How we can help you
We care for people who have problems with their joints, muscles or bones or who have autoimmune conditions. Autoimmune conditions are where your immune system attacks your body's own cells, tissues and organs.
We manage and treat illnesses such as:
- rheumatoid arthritis - painful and inflamed joints
- ankylosing spondylitis - arthritis in the spine
- arthritis related to psoriasis (red scaly patches on your skin), inflammatory bowel disease and infections
- vasculitis - inflamed blood vessels
- gout and pseudogout - red, hot, swollen joints
- osteoarthritis - a breakdown of cartilage inside a joint
- osteoporosis - brittle and fragile bones
- autoimmune connective tissue diseases - Examples are: systemic lupus erythematosus, systemic sclerosis and Sjogren syndrome. These conditions may make people feel generally unwell and can affect many parts of the body including joints, skin, kidneys, eyes, lungs, the heart and the gut.

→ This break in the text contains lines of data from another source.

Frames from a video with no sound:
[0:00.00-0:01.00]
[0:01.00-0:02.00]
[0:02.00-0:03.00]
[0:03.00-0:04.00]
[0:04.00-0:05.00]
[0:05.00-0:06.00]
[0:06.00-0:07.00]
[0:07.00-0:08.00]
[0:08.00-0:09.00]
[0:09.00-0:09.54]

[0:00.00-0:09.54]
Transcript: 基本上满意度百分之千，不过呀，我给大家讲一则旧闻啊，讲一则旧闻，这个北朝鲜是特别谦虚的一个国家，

- inflammatory eye disease
- myositis - inflamed muscles
- general muscle and bone problems
- other rare autoimmune and inflammatory conditions including sarcoidosis, behcet and IgG4-related disease.

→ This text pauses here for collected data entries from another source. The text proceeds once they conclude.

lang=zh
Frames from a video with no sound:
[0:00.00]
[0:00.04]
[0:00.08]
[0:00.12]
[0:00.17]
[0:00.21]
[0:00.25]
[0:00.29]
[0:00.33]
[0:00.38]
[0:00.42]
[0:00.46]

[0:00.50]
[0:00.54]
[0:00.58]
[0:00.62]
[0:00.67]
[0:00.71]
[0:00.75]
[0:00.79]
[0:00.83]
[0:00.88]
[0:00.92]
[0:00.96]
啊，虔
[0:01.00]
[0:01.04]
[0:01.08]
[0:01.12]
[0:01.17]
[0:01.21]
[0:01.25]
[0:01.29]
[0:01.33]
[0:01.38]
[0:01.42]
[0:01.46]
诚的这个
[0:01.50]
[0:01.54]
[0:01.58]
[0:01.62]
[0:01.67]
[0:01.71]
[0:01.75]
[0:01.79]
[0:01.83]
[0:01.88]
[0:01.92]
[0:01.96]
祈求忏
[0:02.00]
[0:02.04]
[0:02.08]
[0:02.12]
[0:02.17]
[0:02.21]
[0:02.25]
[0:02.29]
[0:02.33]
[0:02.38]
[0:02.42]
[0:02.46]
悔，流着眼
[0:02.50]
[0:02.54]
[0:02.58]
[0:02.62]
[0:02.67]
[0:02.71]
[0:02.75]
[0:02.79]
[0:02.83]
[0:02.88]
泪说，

Our team includes four specialist doctors called rheumatologists and one doctor in training. Our rheumatologists are: Dr James Bertouch, Dr Arvin Damodaran, Dr Amel Katrib and Dr Anthony Sammel.
We work closely with other medical and surgical services including renal medicine, ophthalmology, dermatology, immunology, respiratory, cardiology, orthopaedic and vascular surgery.

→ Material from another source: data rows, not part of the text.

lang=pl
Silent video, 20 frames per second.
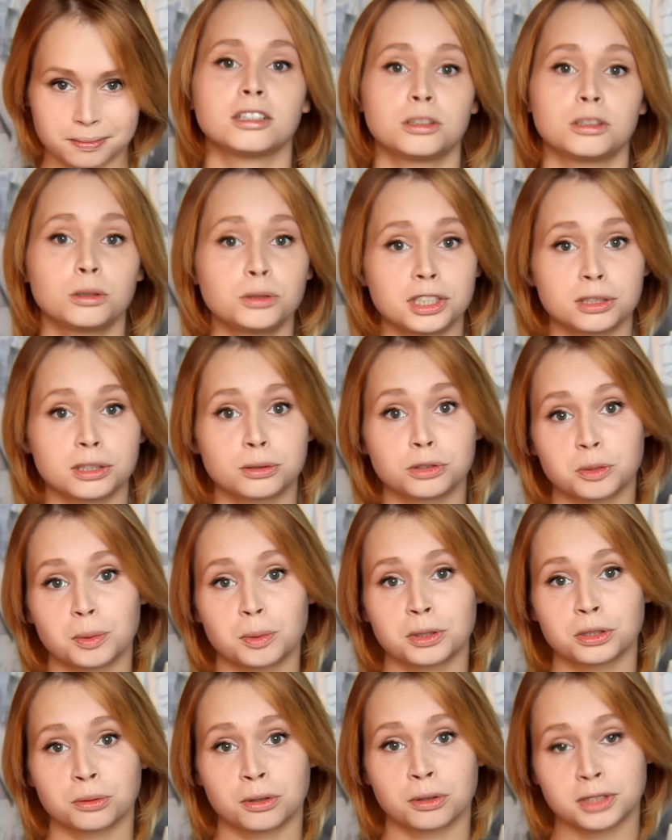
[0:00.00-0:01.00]
Ludzie, którzy
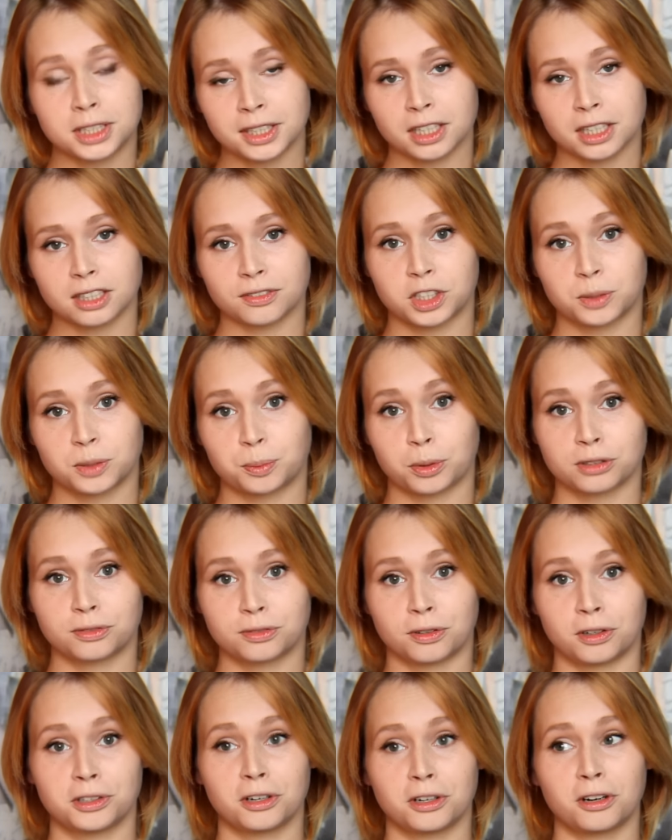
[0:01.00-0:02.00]
będą oceniać Wasze
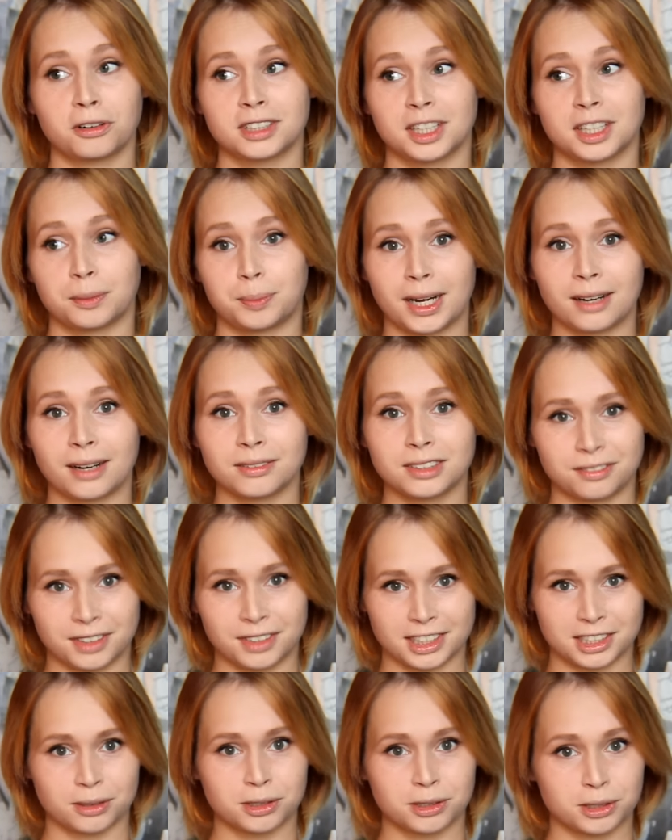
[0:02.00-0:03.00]
portfolio, naprawdę
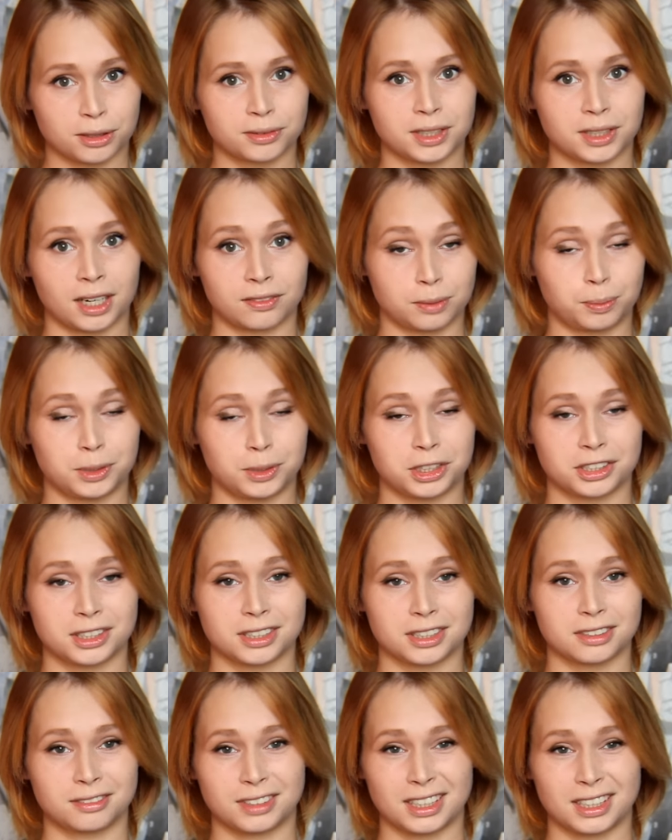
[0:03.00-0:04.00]
wiedzą, co w trawie
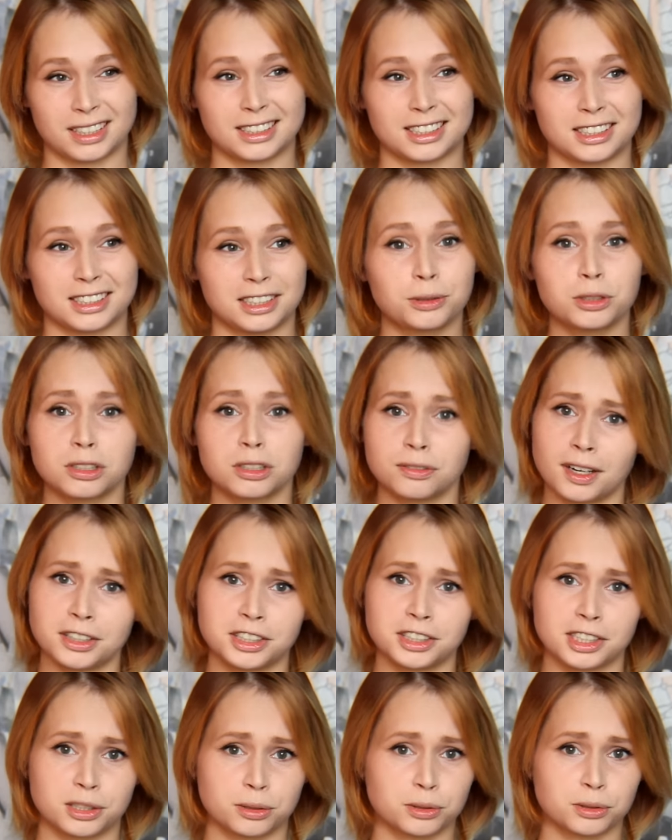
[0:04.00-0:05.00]
piszczy, więc nie
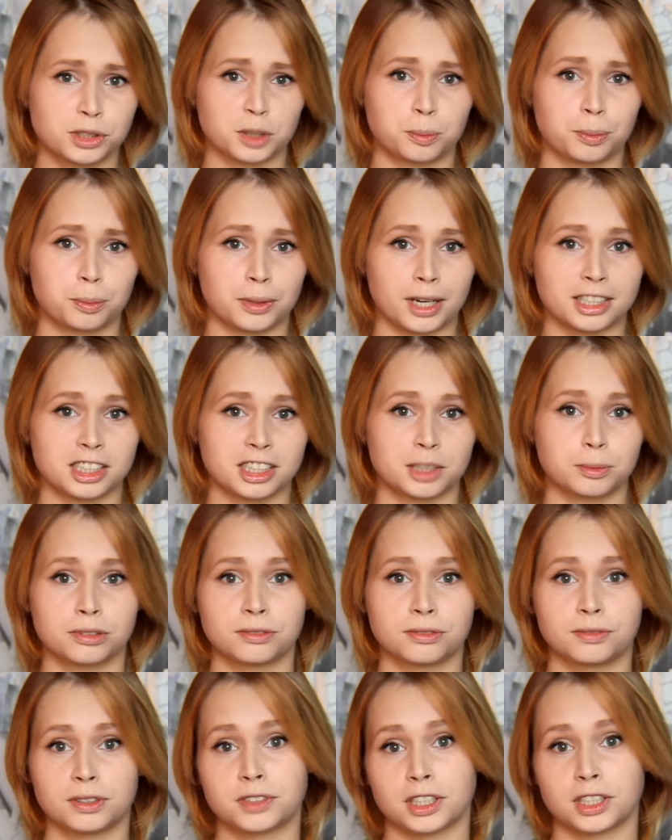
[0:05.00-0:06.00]
używajcie cudzych prac,
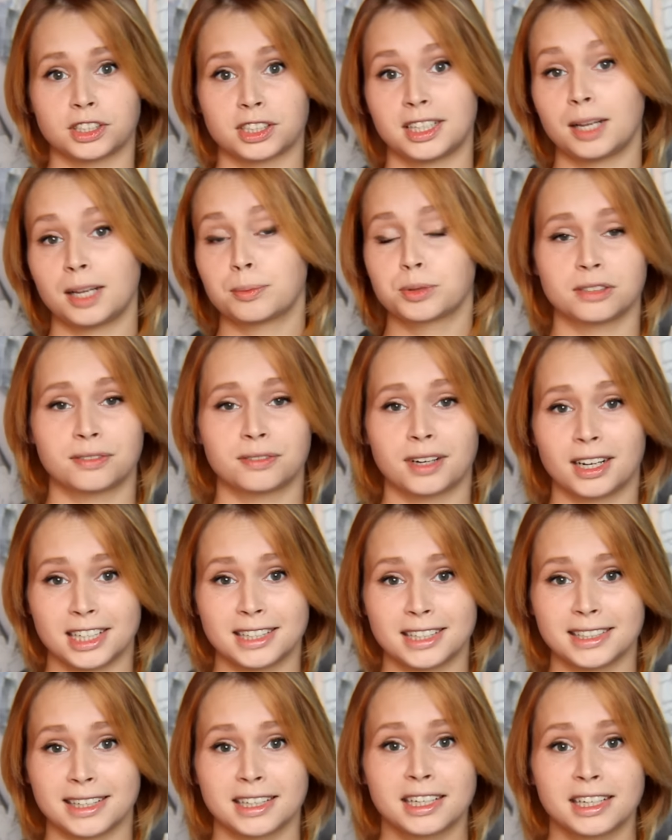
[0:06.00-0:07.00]
żeby wywrzeć lepsze
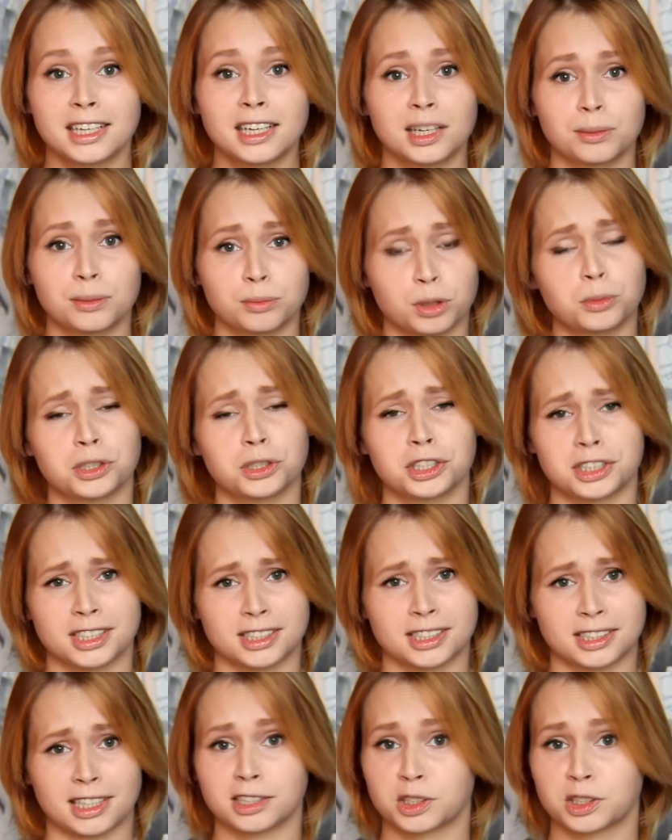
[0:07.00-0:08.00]
wrażenie, bo może się
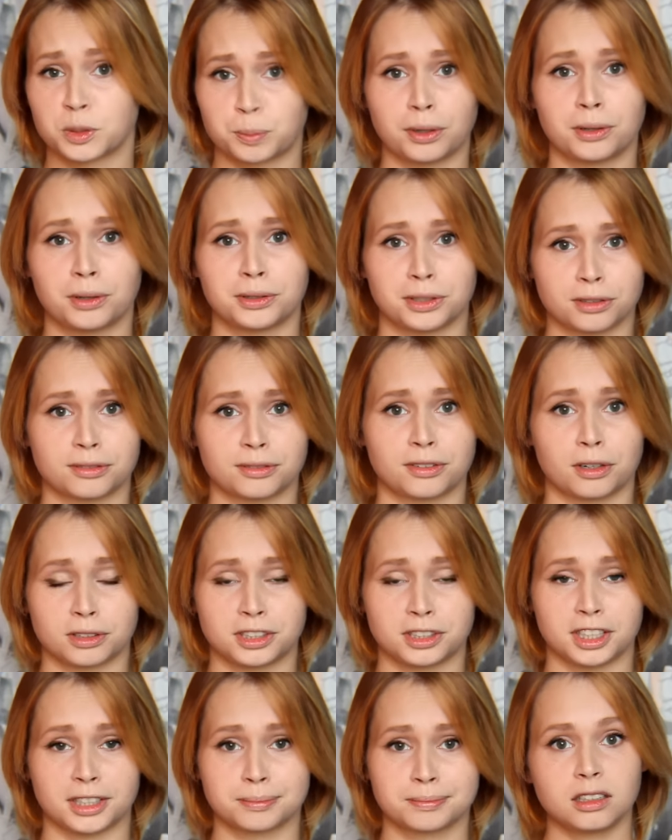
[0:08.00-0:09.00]
stać zupełnie
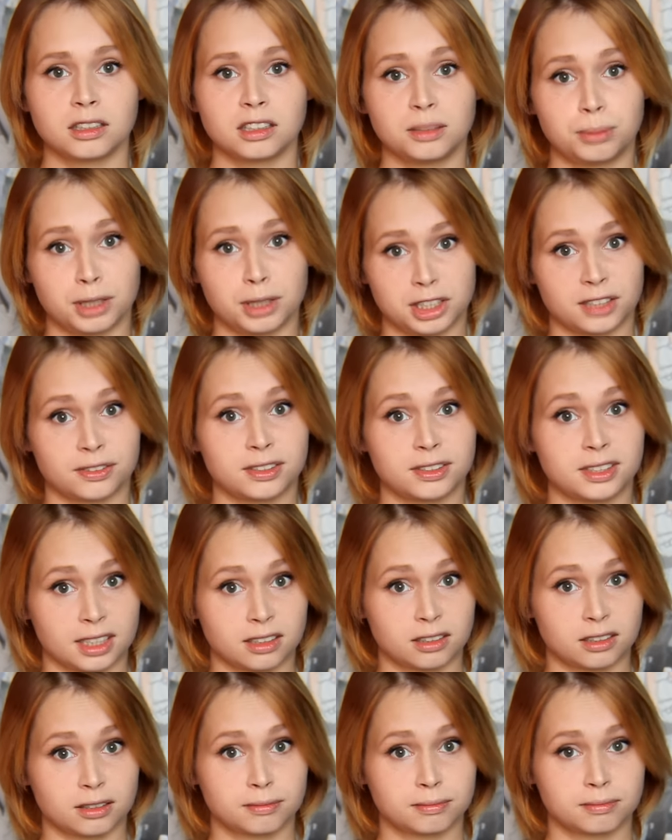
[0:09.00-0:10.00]
odwrotnie i będzie
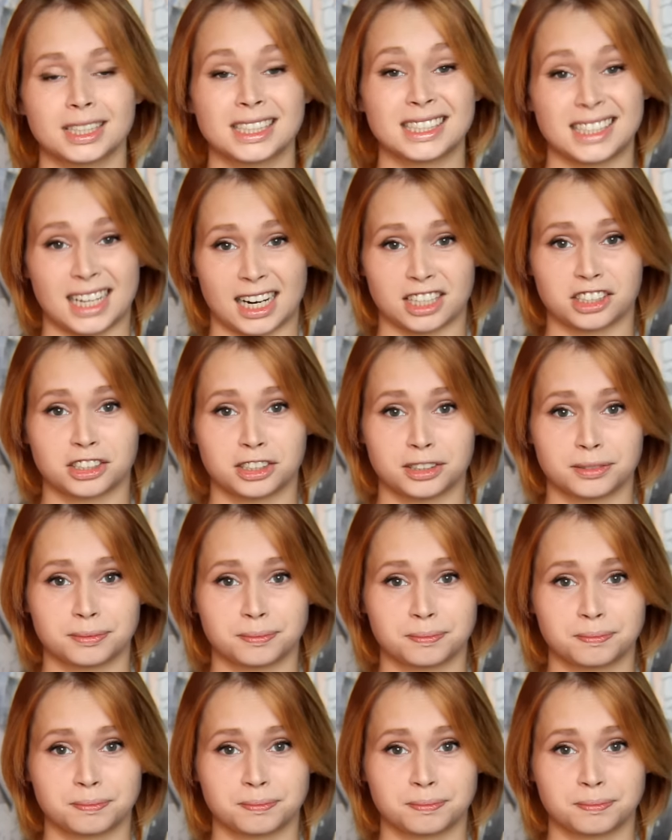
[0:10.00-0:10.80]
wstyd. Straszny.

Radiology, nuclear medicine and NSW Health Pathology provide on-site imaging and pathology support for our service.
We work closely with physiotherapy and occupational therapy to provide strengthening and stretching exercises, hand therapy, splints, orthotics and hydrotherapy.
In these clinics, we provide specialist care for all types of rheumatic disease. Some of these are listed above.
|Clinic name||Day of the week||Time|
|General rheumatology clinic||Fridays||9.00 am - 12 noon|
|New patient general rheumatology clinic||Tuesdays||2.00 pm - 5.00 pm|
We are a specialised service and care for people who have vasculitis. Vasculitis describes a group of uncommon diseases which cause inflamed blood vessels such as:
- Giant cell (temporal) arteritis
- Takayasu arteritis
- Polyarteritis nodosa
- ANCA associated vasculitis
- Granulomatosis with polyangiitis (formerly Wegner Granulomatosis)
- Eosinophilic granulomatosis with polyangiitis (formerly Churg Strauss syndrome)
- Microscopic polyangiitis
- IgA / Henoch Schonlein Purpura
- Connective tissue disease vasculitis
- Drug induced vasculitis
- Infective and post-infective vasculitis
- Cryoglobulinaemic vasculitis
- Behcet and autoinflammatory vasculitis
- IgG4 vasculitis
- Cutaneous vasculitis
- Periaortitis / idiopathic retroperitoneal fibrosis
- Cogan Syndrome
- Organ limited (CNS, visceral, isolated aortitis).
We work with other hospital specialists and use the latest technology, emerging treatments and offer access to clinical trials.
|Clinic day||Clinic time||Specialist|
|Tuesdays||9.00 am - 12.00 noon||Dr Anthony Sammel|
Your local general practitioner (GP) or your specialist will decide if you need to use our services. If you need to make an appointment, please ask your GP to fax us your referral letter with any blood and imaging results.
For our general rheumatology clinics, please fax referrals to: 9382 0422. Once a week, general referrals are reviewed and then allocated an appointment date depending on urgency.
For our vasculitis clinic or for urgent referrals, please fax to: 9382 4688. If you need to be seen urgently, please ask your GP to call the rheumatology advanced trainee through the hospital switchboard on 9382 2222.
We will send you letter in the mail with your appointment details or, if your need is urgent, we will contact you by phone. If you provide your mobile phone number, you will receive a SMS reminder in the week before your appointment.
If you need to change or cancel your appointment, please telephone us during business hours.
Further details are provided on our Outpatients Department webpage.
- Your referral letter from your GP if it hasn’t already been faxed
- Any blood test results you have relevant to the problem
- Any medical images and reports relevant to the problem
- Your Medicare card
- A list of your medicines or bring all your medicines in a bag, including any herbal or over the counter product
- You are welcome to bring a support person (a relative, friend or carer) with you.
We are teaching hospital and you may be asked to be involved in research or for a student to be present at your appointment. You have a right to say no. If you do so, this will not impact in any way on the services we will provide.
Please let us know if you need an interpreter. You can contact us telephoning the Translating and Interpreting Service (TIS) on 131 450. Tell the operator what language you speak and then ask the interpreter to set up a telephone conversation between you, an interpreter, and the healthcare professional you want to speak with.